Friday, 17 February 2012

CTS Seminar 3 - Jean Baudrillard & Gaze in the Media

Plato - greek philosopher - allegory of a cave - shadows on the wall - advertising space

Images that are around commodities - disguise the reality

Coca Cola Christmas campaign - red and white Father Christmas - western jovial image

out of a multitude os father christmas images coke had taken one and made it become father christmas's reality - disregarding the fact that he's not real

Baudrillard (marxist) - poststructuralism theorists - analysed commodity culture


sign value of a commodity

society developing a culture thats fantastical not real - getitng further and further away from the real

simulacra - somethign that stands in for the original (superceeds the original/makes it hard to tell the difference)
copy taking over.

Hyper reality - simulacra happens so much we can't ever et back to reality.


Walt Disney Castle Logo

the logo was inspired by the castle (copy)
but the logo informs our experience when we see the castle (hyper reality)

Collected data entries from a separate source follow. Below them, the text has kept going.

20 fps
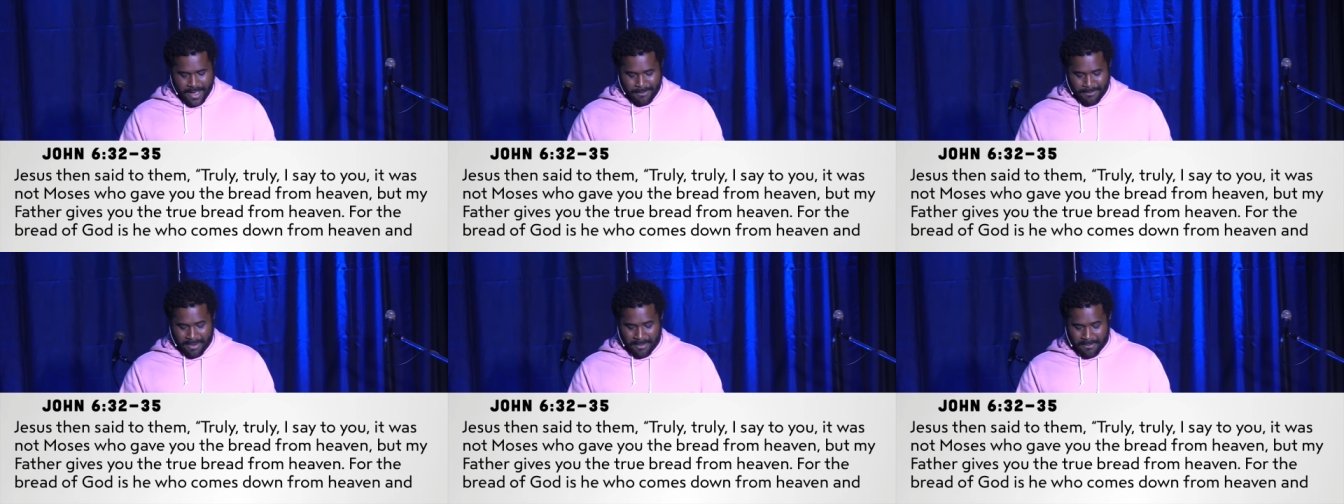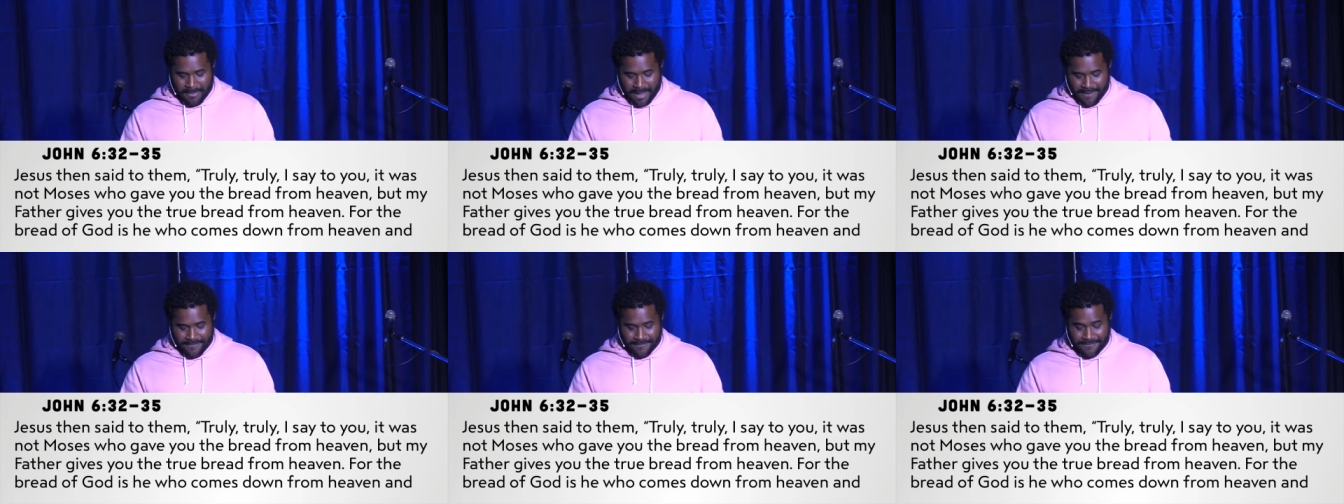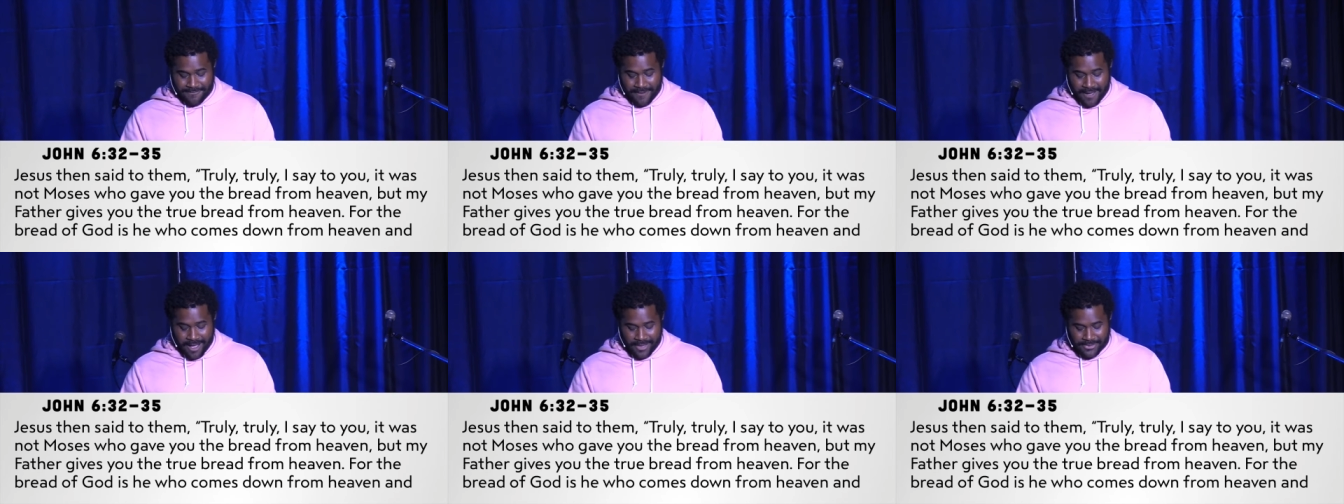but my
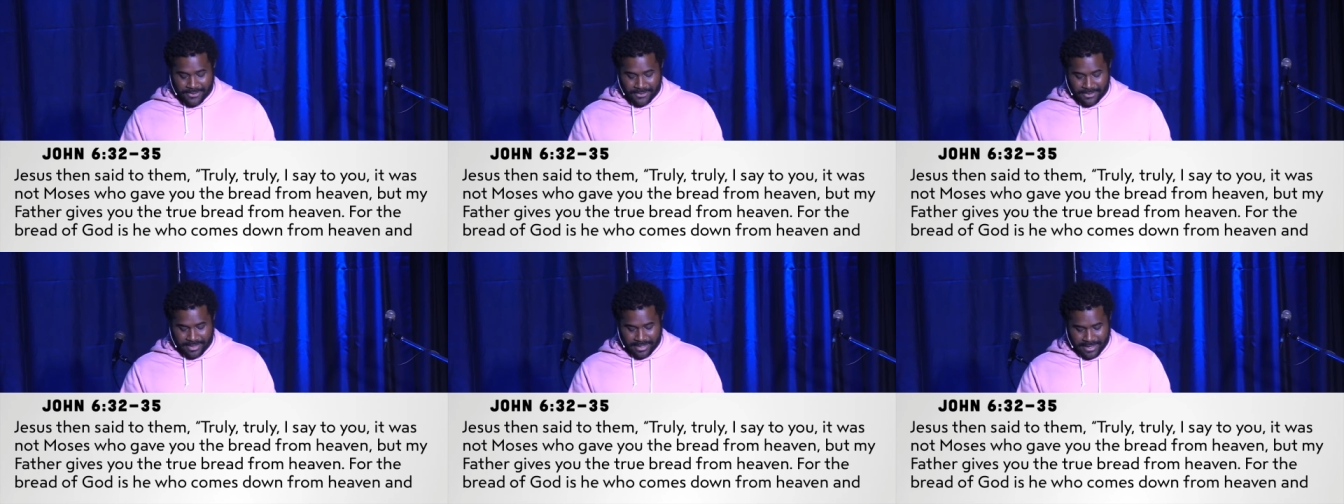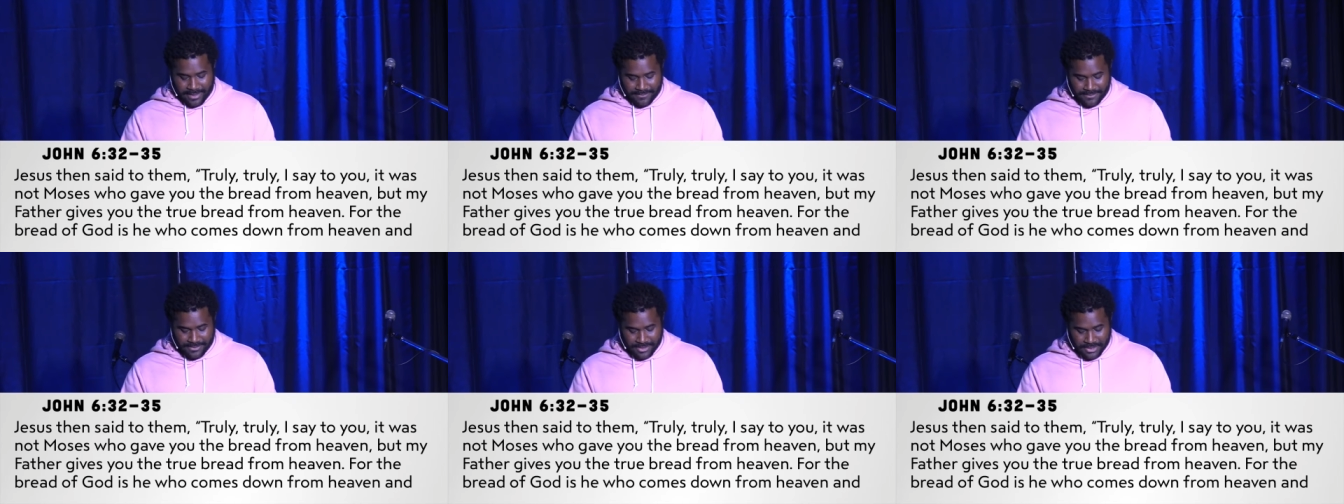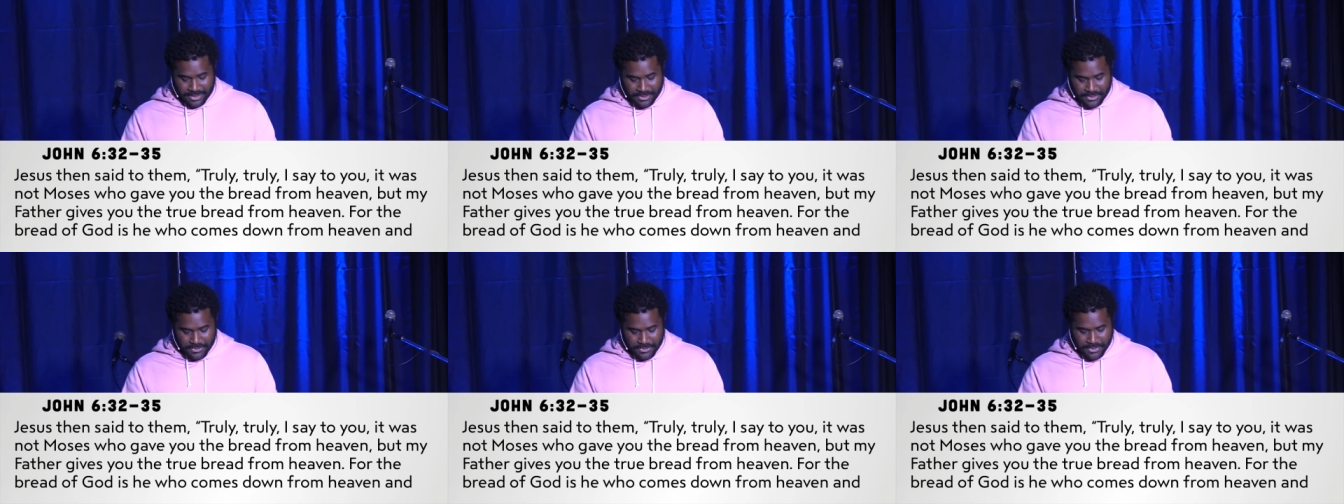Father gives
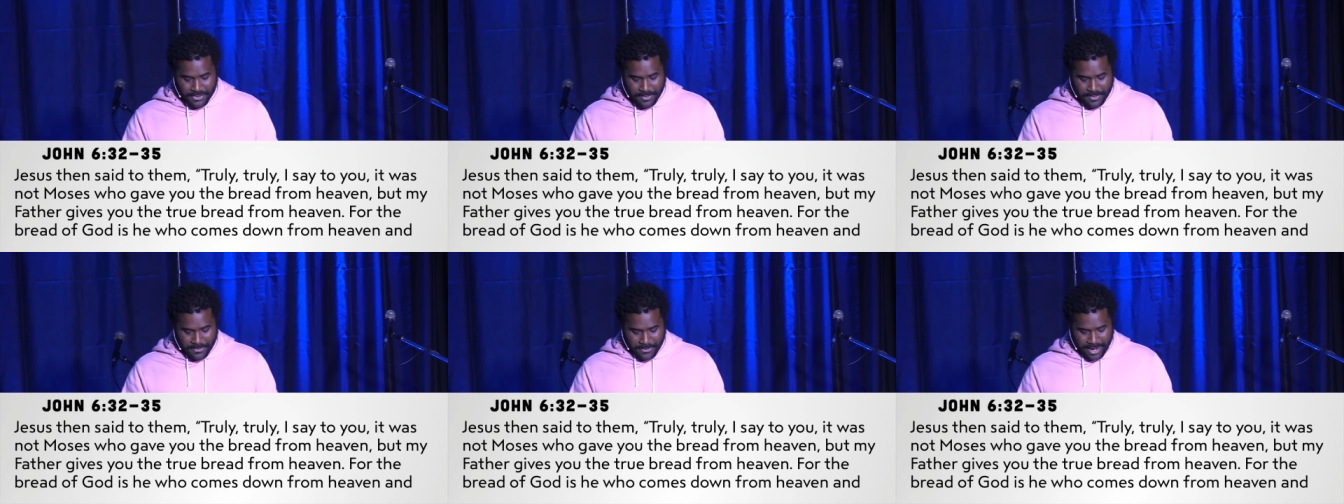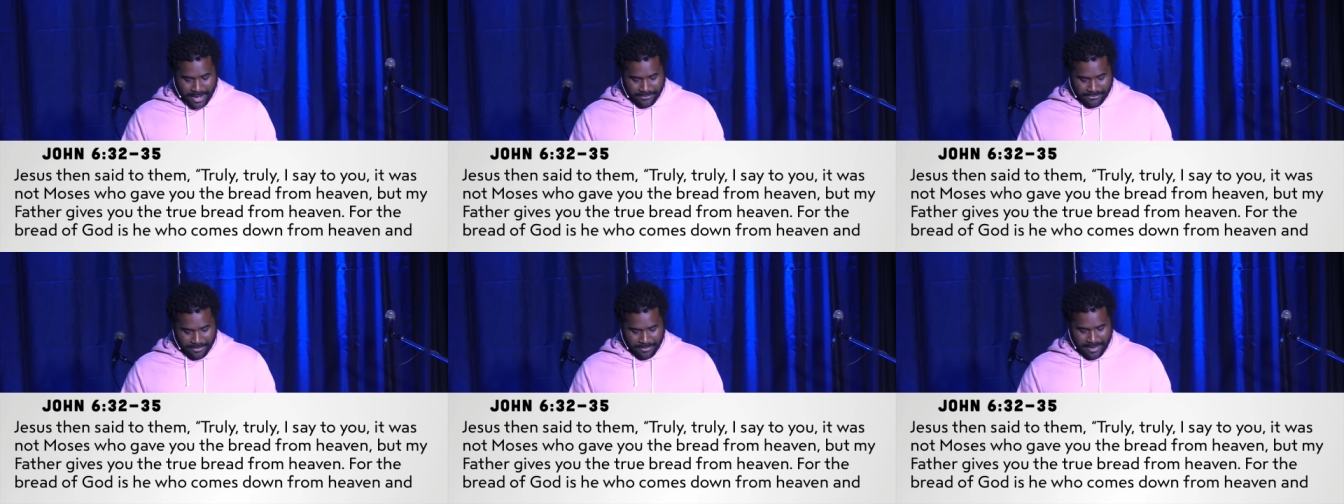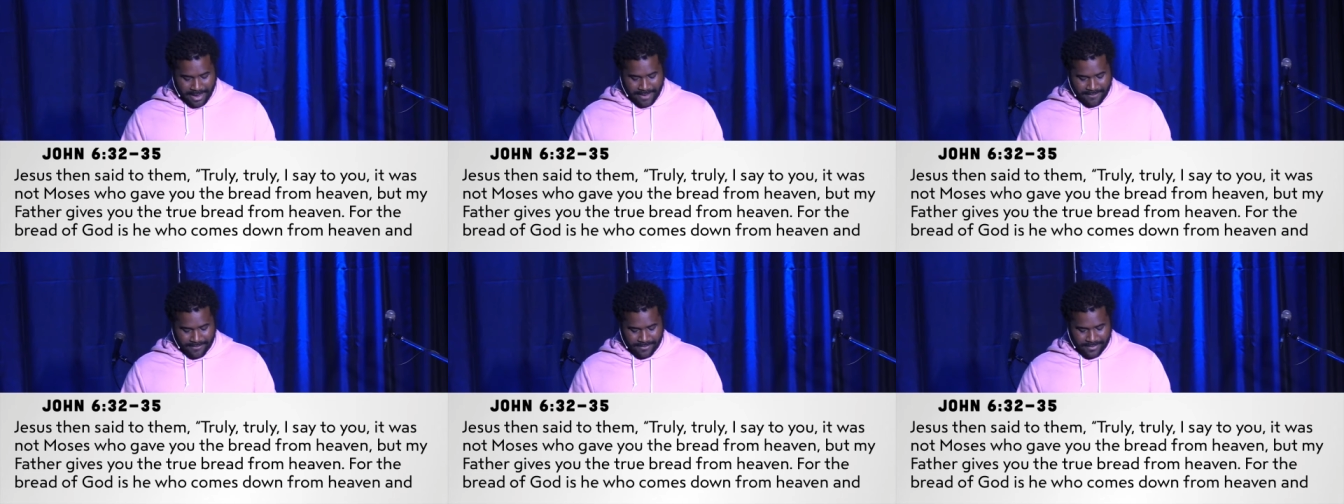the true bread from
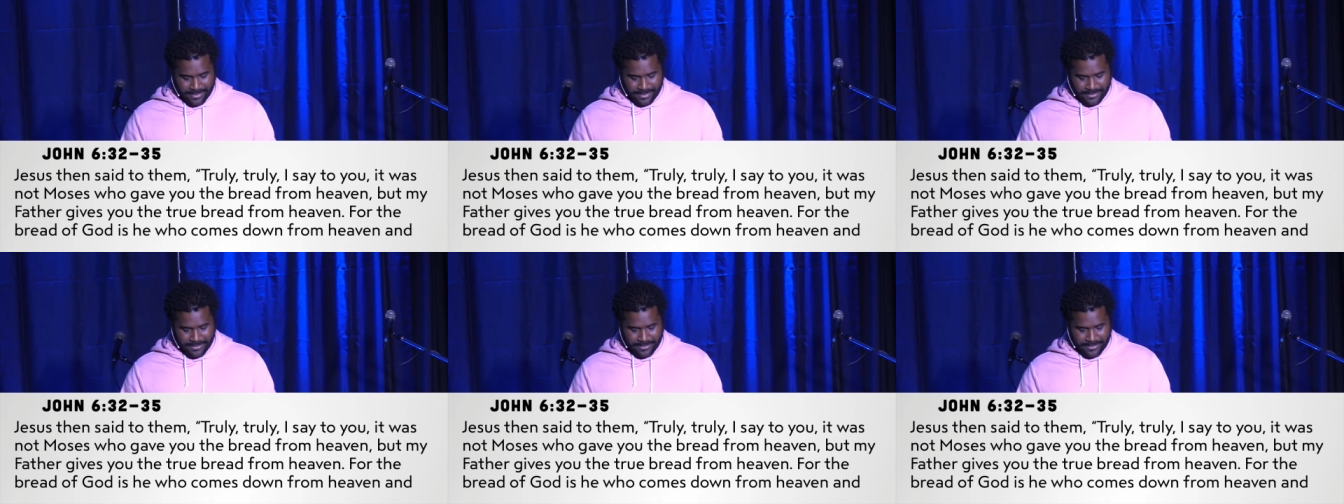heaven.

films about places e.g. New York are simulacra of that place

Manhatton skyline - romantic because their are so many films about it with a certain view at a certain time.


Ribenna is a simulacra of the black current - the flavour has been copied and modified to surpass the taste. children will taste Ribenna before they ever eat a real black current and they will find that the black current doesn't taste and nice, going back to Ribenna after eating a black current is in a way a form of escaping reality.

We'd rather stare at Plato's cave wall than embrace the bankrupt reality.


Is love really real? or are we experiencing a simulation that we relate to romantic novels, films and programmes.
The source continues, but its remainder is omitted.